→ **What you need to do**: Give exactly the lines from the one that contains "[00:15:59.66]" through the end of the entries below, both included; the pictures stay out.

Excerpted records below:

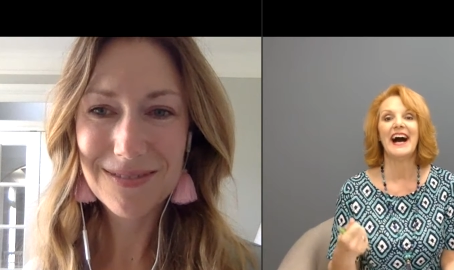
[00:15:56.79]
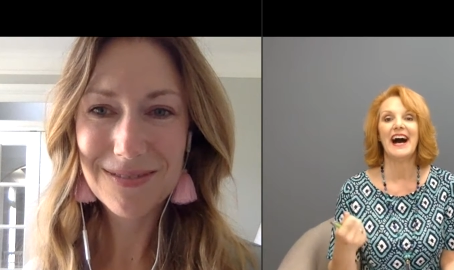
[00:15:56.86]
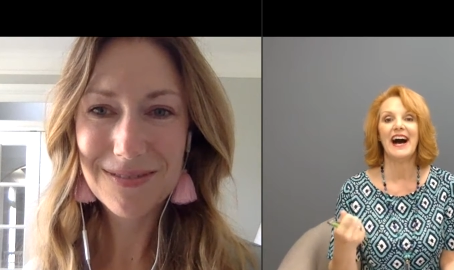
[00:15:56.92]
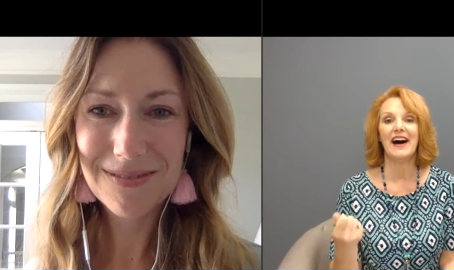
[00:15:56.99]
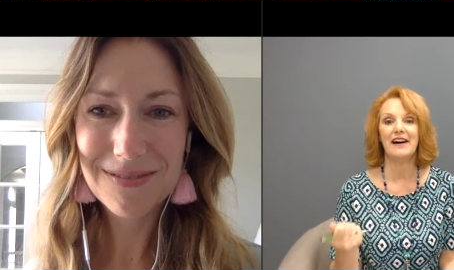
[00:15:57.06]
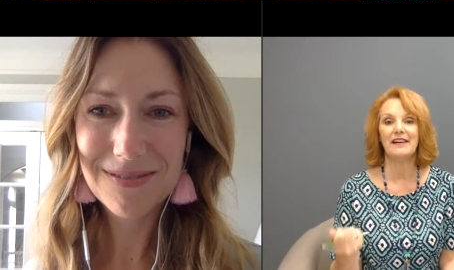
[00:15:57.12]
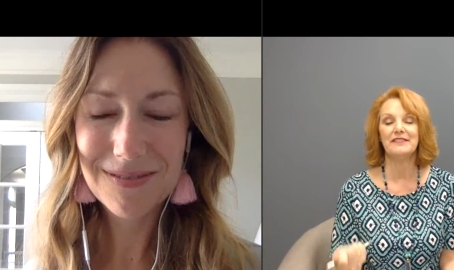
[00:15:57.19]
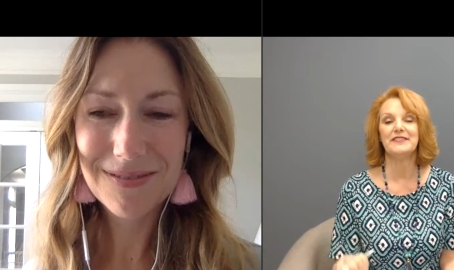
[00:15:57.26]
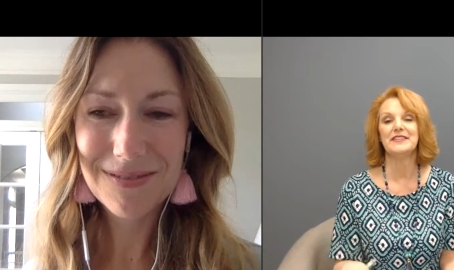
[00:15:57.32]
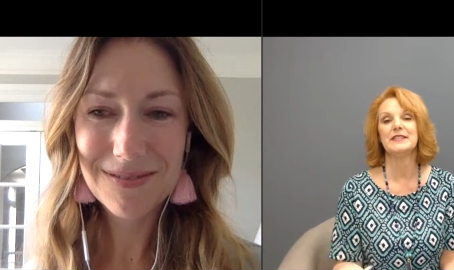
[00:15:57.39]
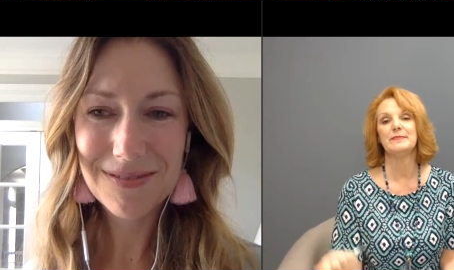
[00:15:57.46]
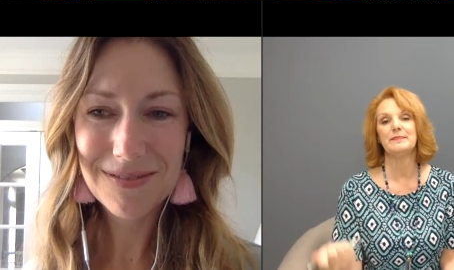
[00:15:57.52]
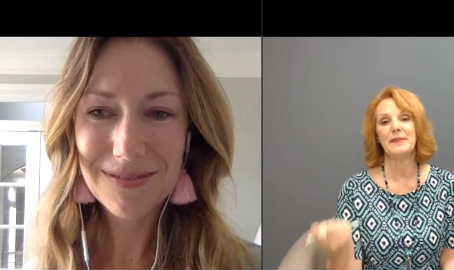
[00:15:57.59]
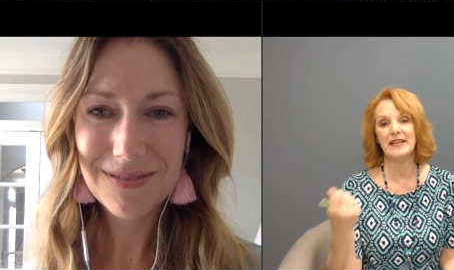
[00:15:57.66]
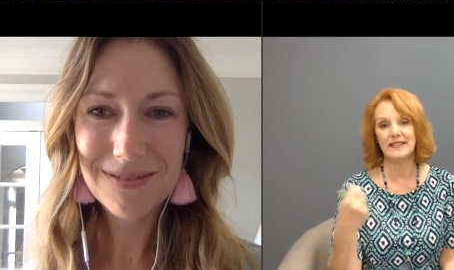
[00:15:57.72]
Speaker 1: of
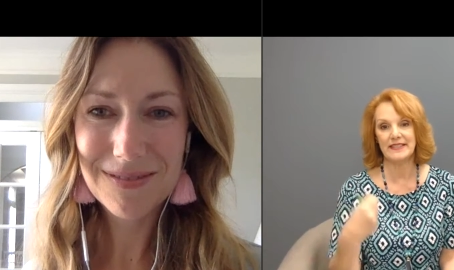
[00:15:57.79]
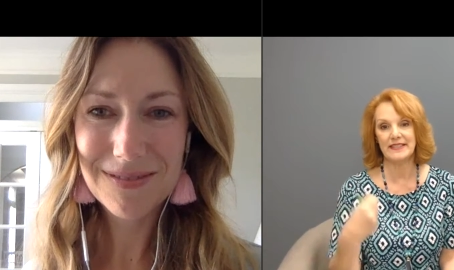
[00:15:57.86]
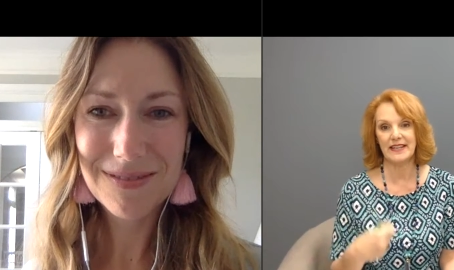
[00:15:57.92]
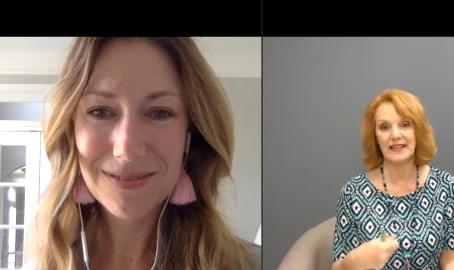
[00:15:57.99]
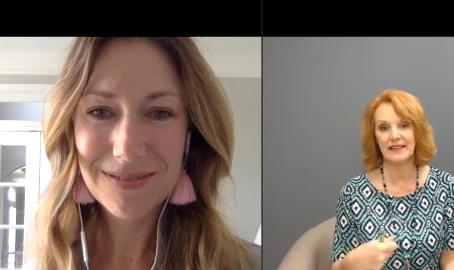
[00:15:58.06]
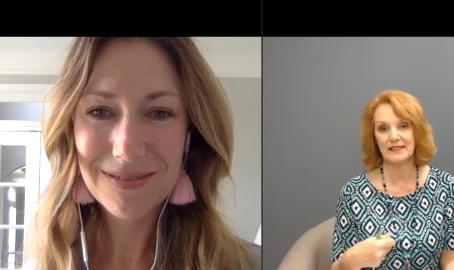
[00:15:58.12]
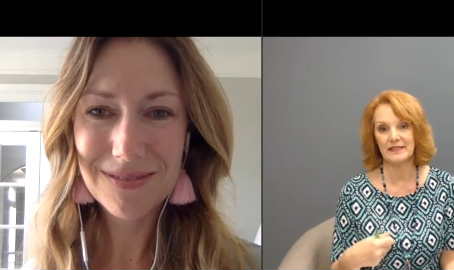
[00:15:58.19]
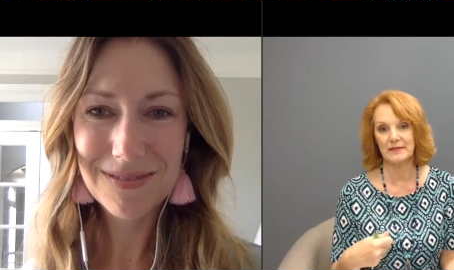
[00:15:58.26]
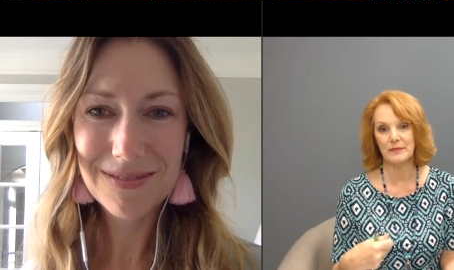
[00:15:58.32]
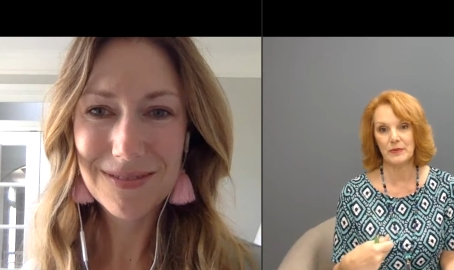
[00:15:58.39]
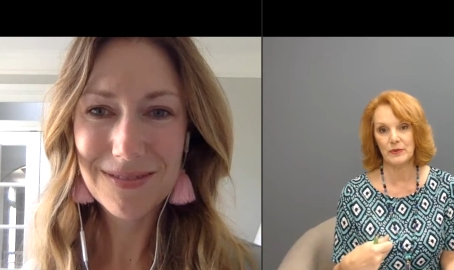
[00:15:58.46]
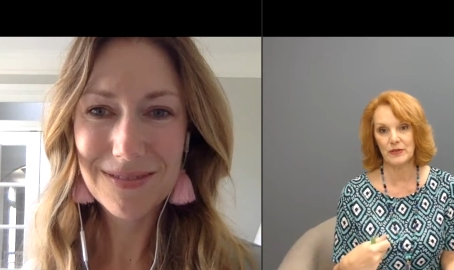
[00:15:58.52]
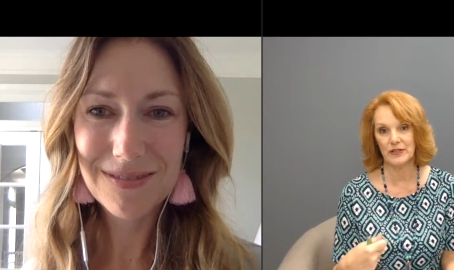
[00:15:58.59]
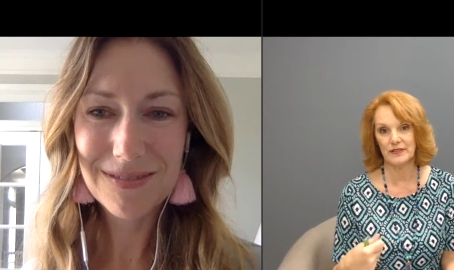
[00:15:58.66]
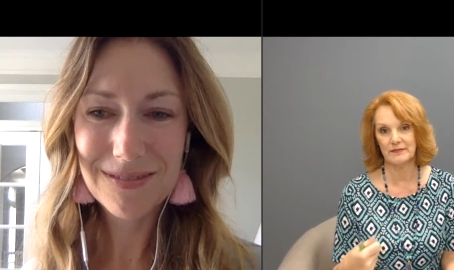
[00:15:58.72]
spending
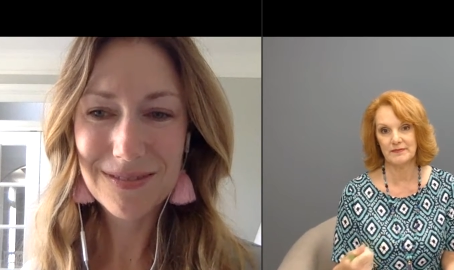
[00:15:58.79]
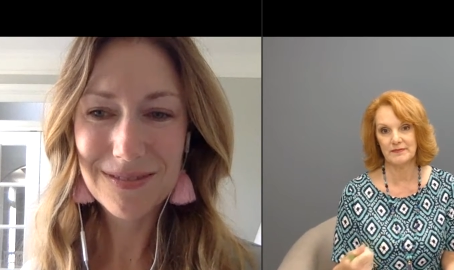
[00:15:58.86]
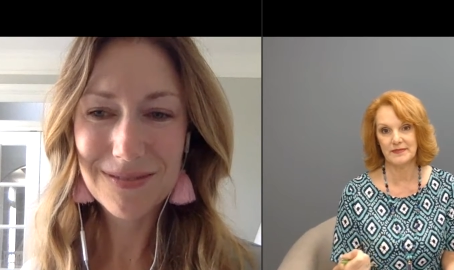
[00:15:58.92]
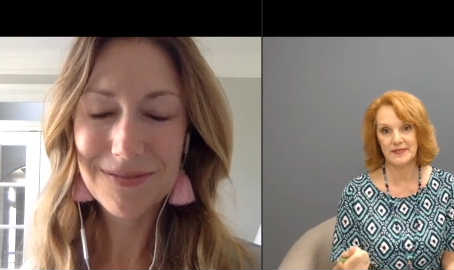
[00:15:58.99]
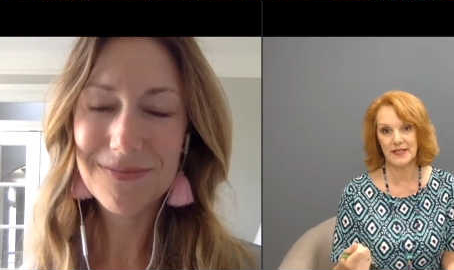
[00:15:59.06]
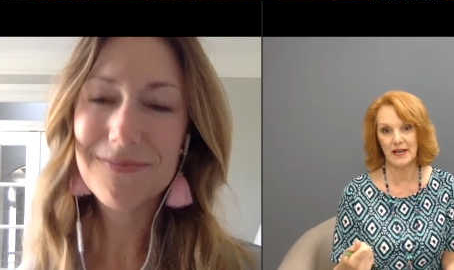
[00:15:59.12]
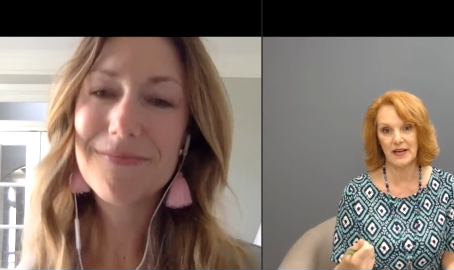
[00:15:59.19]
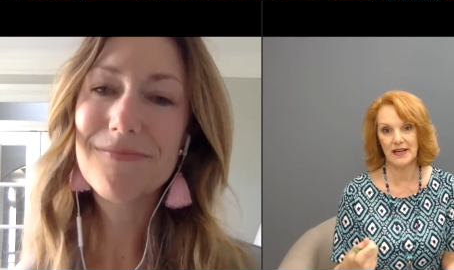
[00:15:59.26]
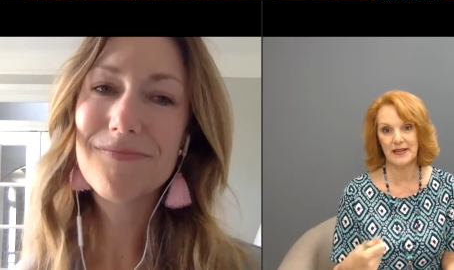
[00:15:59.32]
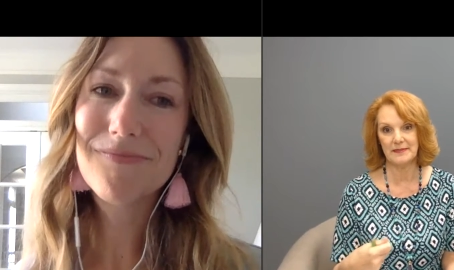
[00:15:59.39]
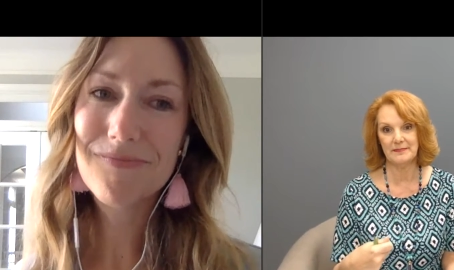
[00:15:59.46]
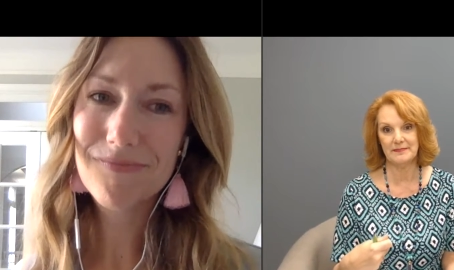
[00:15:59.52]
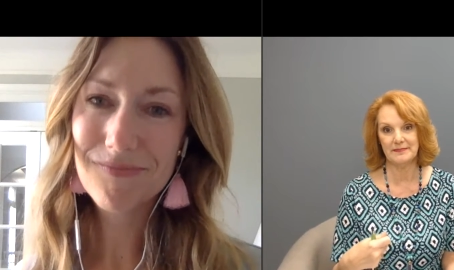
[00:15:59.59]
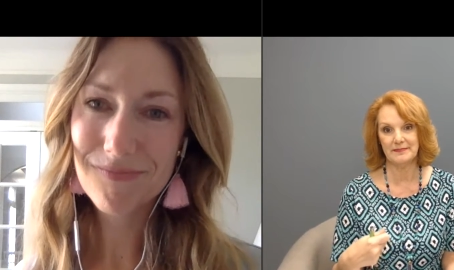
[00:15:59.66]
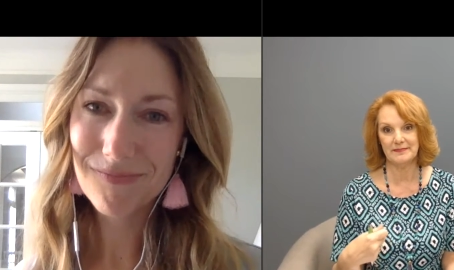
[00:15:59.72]
more
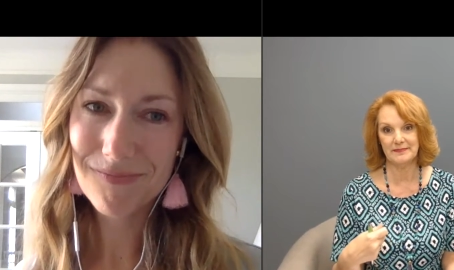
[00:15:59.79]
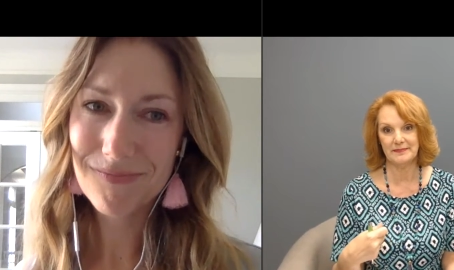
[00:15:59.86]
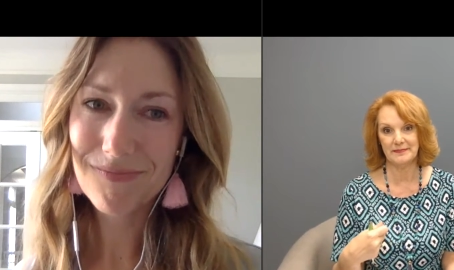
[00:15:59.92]
time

End of Excerpted records.

→ **Solution to this problem**:
[00:15:59.66]
[00:15:59.72]
more
[00:15:59.79]
[00:15:59.86]
[00:15:59.92]
time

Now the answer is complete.